“Collective involuntary self-defecation'”.
I salvaged this phrase from the carnage that was my review notes after listening to this first full-length offering from Aussie death metal ‘supergroup’ Project Ultimate Satan. From memory, it refers to what I imagine will happen when you all hear the riff that comes in around the four and a half minute mark on the opening track Symphony Es Infernus, although it might equally refer to the reaction of all right-thinking people should they stumble across this album at any point in it’s duration.
Luckily, we aren’t ‘right-thinking people’ and so you’ll be swinging from the rafters whooping with glee when that riff swings by your ears for the first time, and after that, well… PUS adhere very much to the ‘more is more’ ethos, so there’s plenty more to enjoy. They throw the absolute kitchen sink at every track, leaving nothing in reserve, and the result is an exhausting but ultimately satisfying process that requires a high level of commitment from the listener just to keep up with what’s going on. Drums clatter, samples fly in and out, female vocals augment the underpinning death metal howl of vocalist Scottanic; and whilst this goes on the guitars churn away like a cement mixer tumbling down several flights of stairs on some Satanic building site…

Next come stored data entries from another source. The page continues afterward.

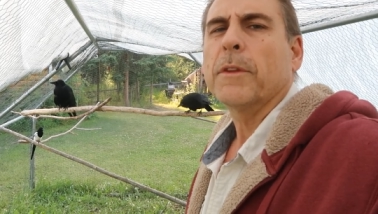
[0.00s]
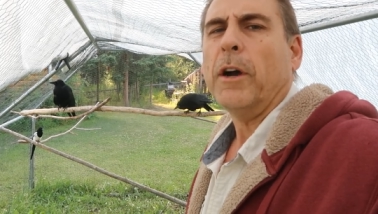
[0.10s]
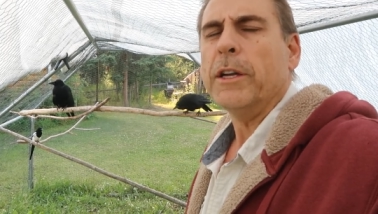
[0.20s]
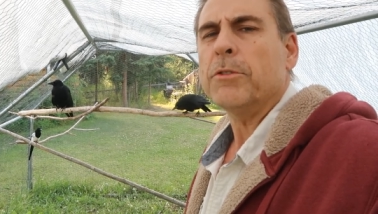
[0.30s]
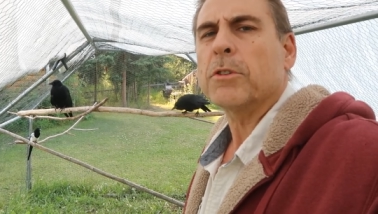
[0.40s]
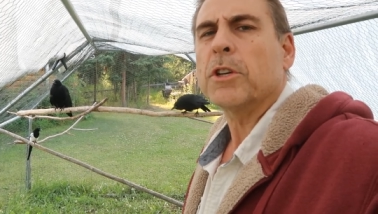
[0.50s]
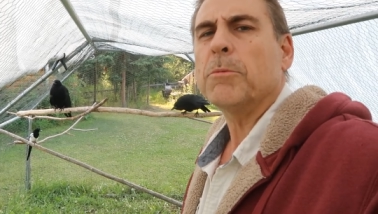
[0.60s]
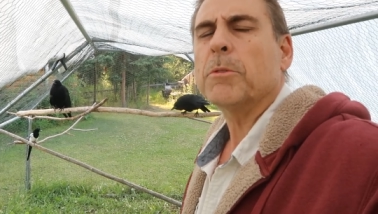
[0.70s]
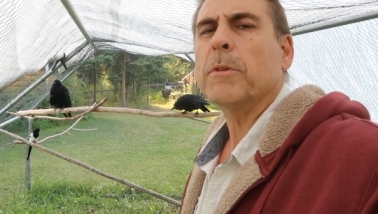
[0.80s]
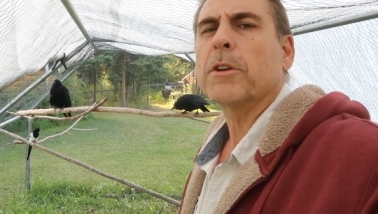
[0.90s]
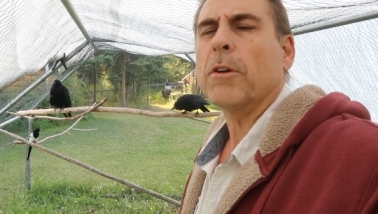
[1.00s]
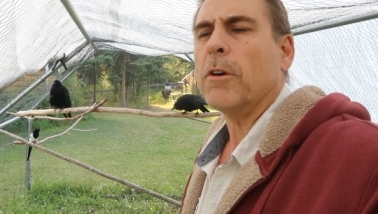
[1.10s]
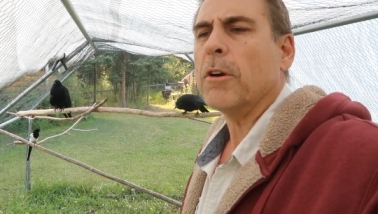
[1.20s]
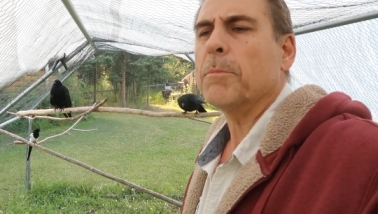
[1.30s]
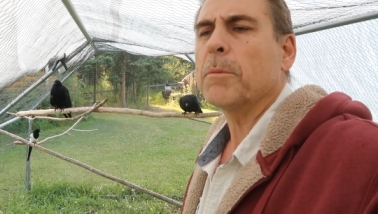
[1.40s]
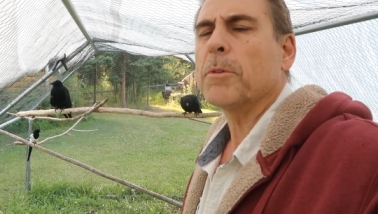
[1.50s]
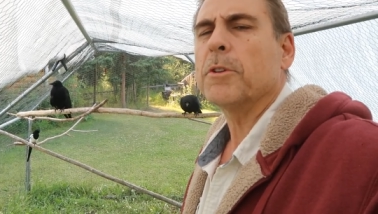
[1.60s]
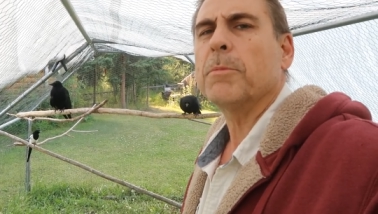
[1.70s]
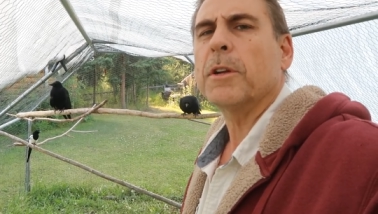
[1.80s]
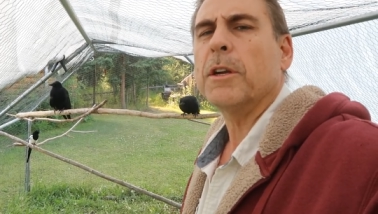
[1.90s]
I used to come with my car, I remember in
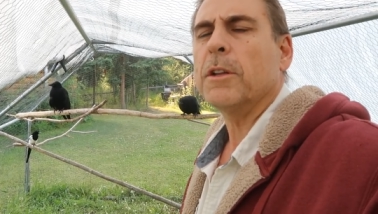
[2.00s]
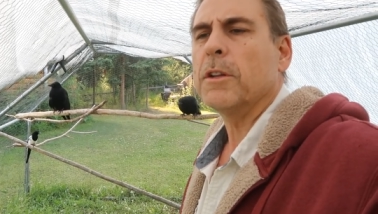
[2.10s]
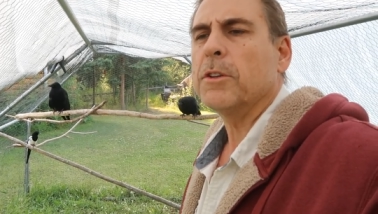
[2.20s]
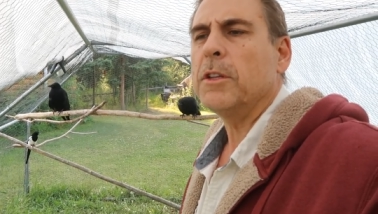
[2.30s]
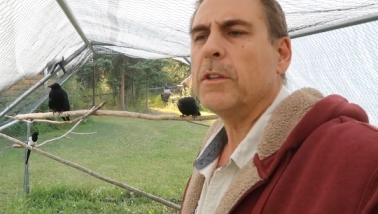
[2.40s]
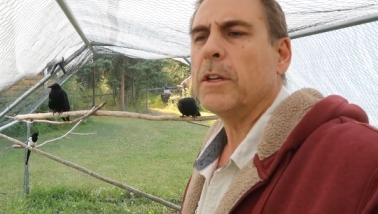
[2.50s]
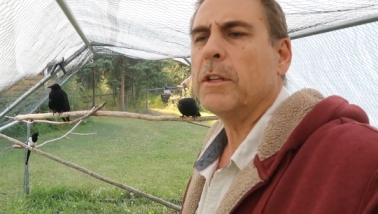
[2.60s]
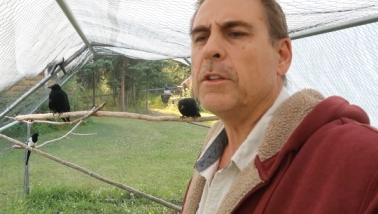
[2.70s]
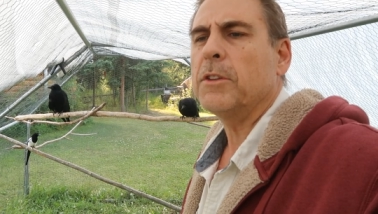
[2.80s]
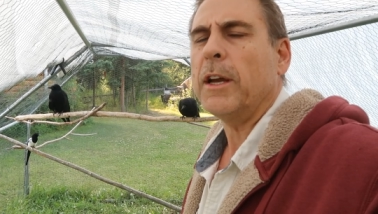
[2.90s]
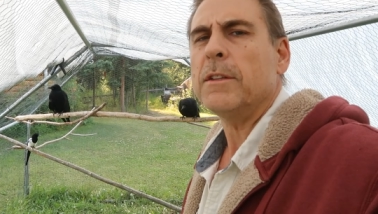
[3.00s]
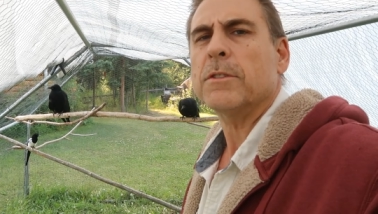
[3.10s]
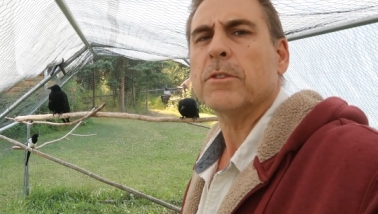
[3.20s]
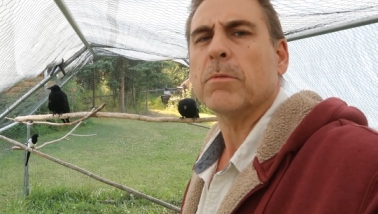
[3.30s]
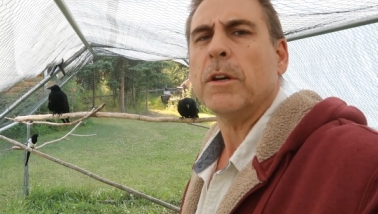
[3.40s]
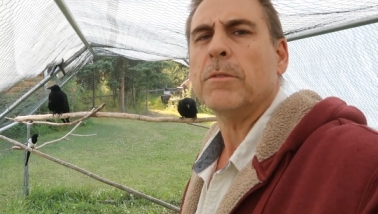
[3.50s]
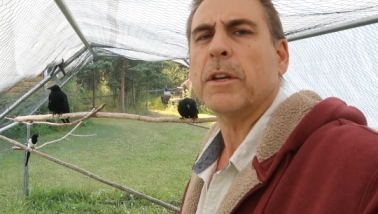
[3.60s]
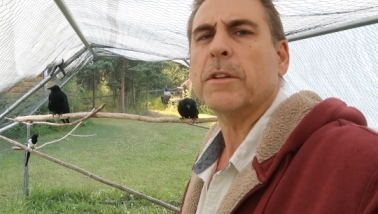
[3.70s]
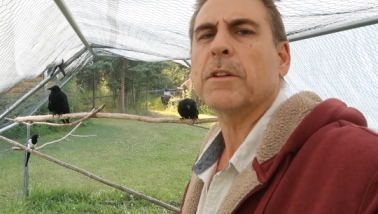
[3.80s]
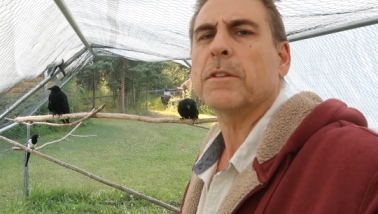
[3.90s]
the beginning, and she said, He's dancing around,
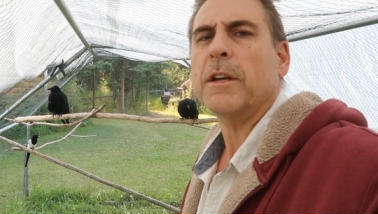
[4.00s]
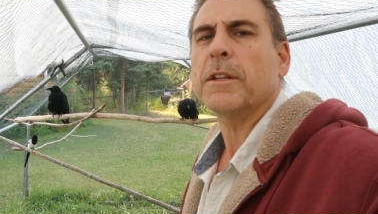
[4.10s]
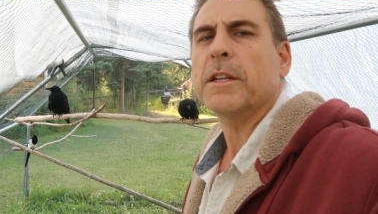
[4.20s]
getting excited.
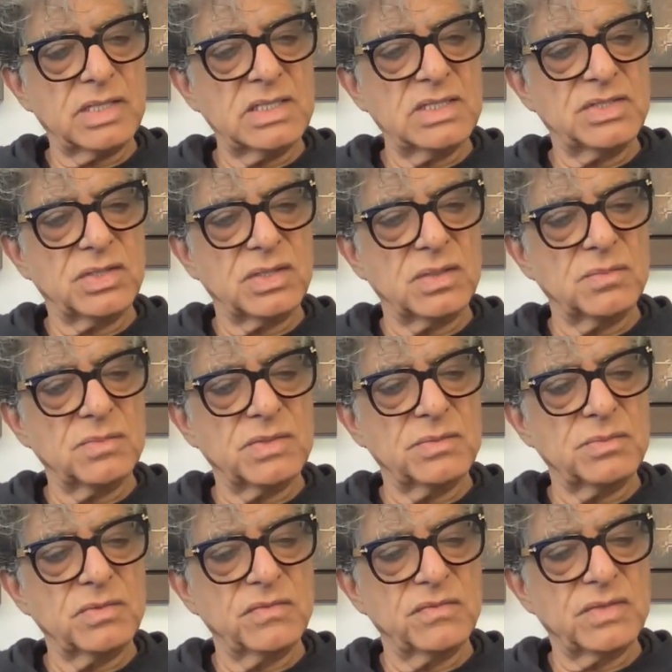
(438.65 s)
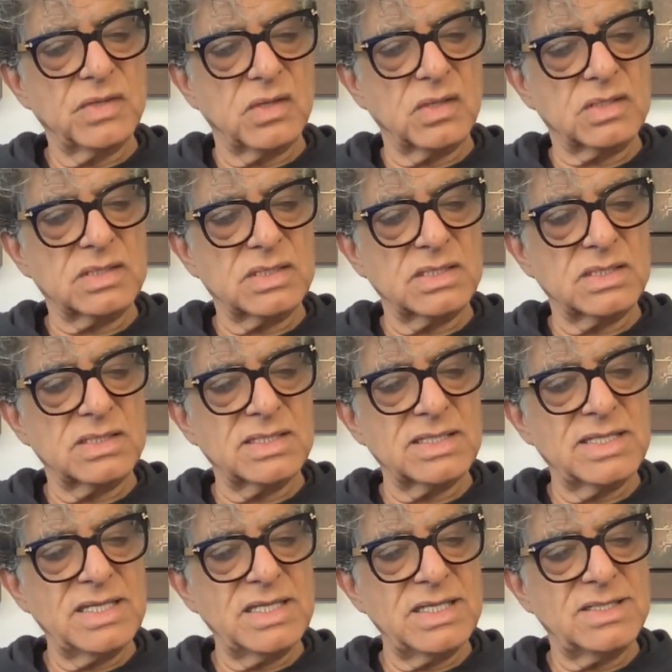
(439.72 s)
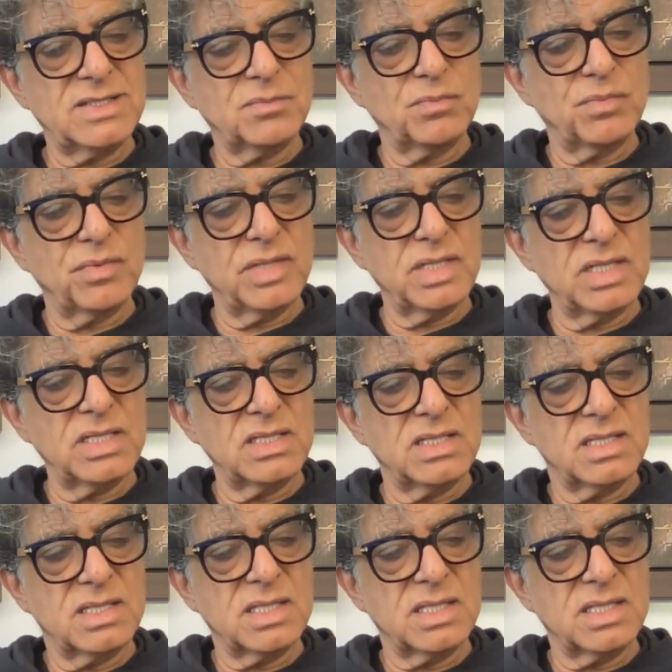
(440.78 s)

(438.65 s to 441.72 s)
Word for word: kill germs, remove toxins, eat, breathe,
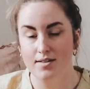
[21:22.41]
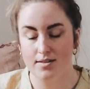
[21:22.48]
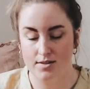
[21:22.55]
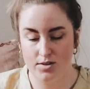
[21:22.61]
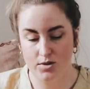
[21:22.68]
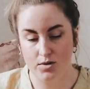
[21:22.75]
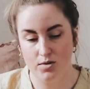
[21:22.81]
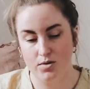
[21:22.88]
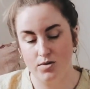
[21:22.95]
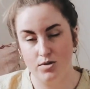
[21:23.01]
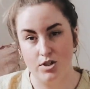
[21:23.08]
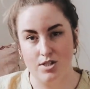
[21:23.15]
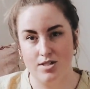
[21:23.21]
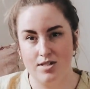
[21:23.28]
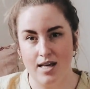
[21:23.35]
to
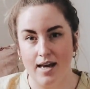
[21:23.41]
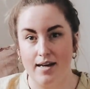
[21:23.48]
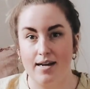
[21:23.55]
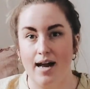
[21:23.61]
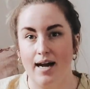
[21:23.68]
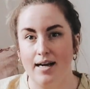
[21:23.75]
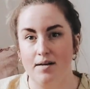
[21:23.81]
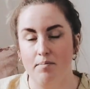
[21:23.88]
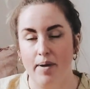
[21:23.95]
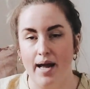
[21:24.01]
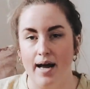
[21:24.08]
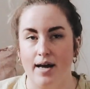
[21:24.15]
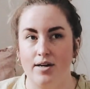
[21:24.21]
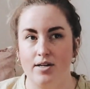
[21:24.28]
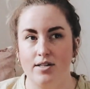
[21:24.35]
just like 9
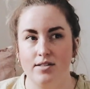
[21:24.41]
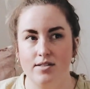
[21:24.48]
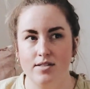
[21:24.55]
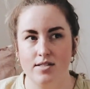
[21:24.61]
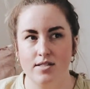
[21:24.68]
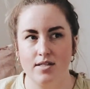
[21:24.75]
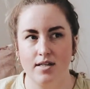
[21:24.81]
patterns,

All this means that, the quite superb Is This How Freedom Dies aside, which is one of the best things I’ve heard in a long time – picking out individual tracks for praise or otherwise is pointless; the album attacks you as a whole, demanding your participation from go to whoa; Highlight moments do present themselves elsewhere – usually when enough of the band takes a breather at the same time and something else pokes it’s head above the parapet for long enough to snare the ear – but Project Ultimate Satan clearly aren’t the sort of band to be interested in what battered old ears like mine think of what’s going on. This is, quite clearly, the shape of death metal to come as far as these lunatics are concerned and I have to say, on the evidence of this colossal slab of noise, that the future would appear to be very black indeed. Amazing stuff!
The Opus Satanas releases on November 29th.